* Exercise aim *
Omit every picture while you reproduce the entries that follow word for word.

Data entries
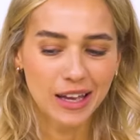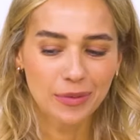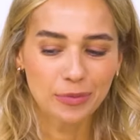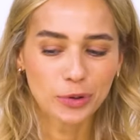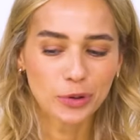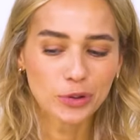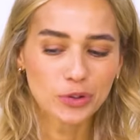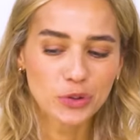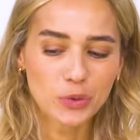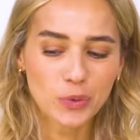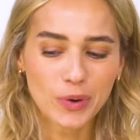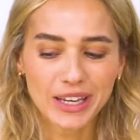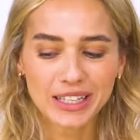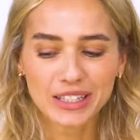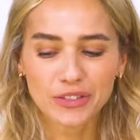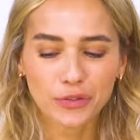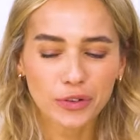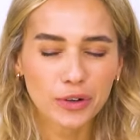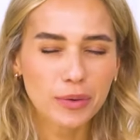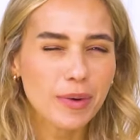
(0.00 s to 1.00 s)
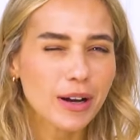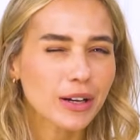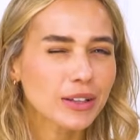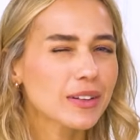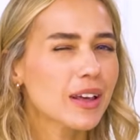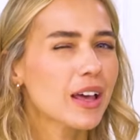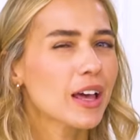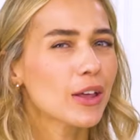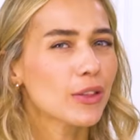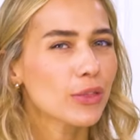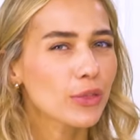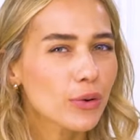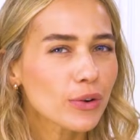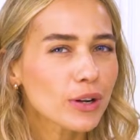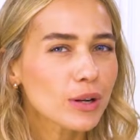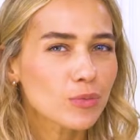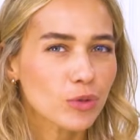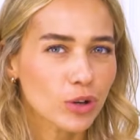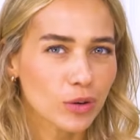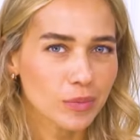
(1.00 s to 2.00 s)
I'm going to wait for about
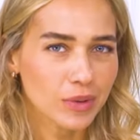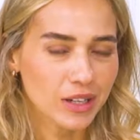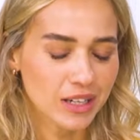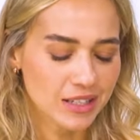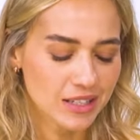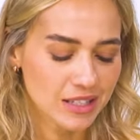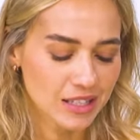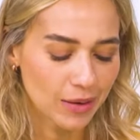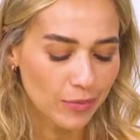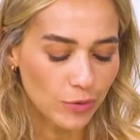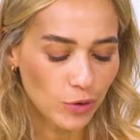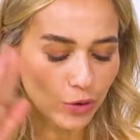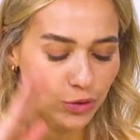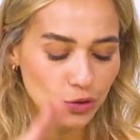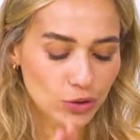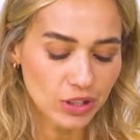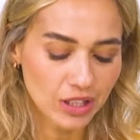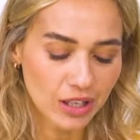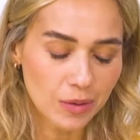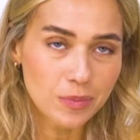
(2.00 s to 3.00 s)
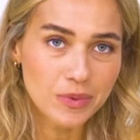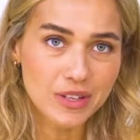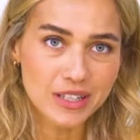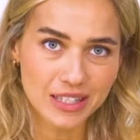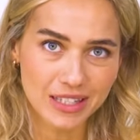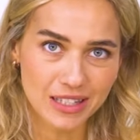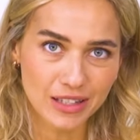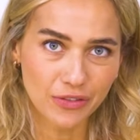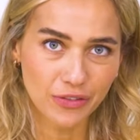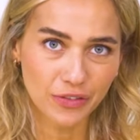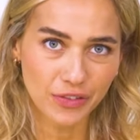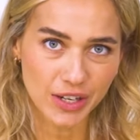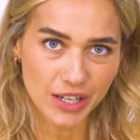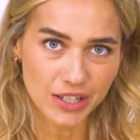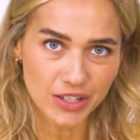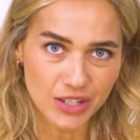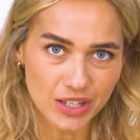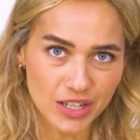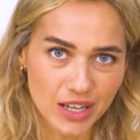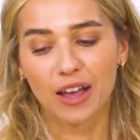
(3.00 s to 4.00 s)
30 more minutes. I'm going to keep this in the fridge.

* Task answer *
(0.00 s to 1.00 s)
(1.00 s to 2.00 s)
I'm going to wait for about
(2.00 s to 3.00 s)
(3.00 s to 4.00 s)
30 more minutes. I'm going to keep this in the fridge.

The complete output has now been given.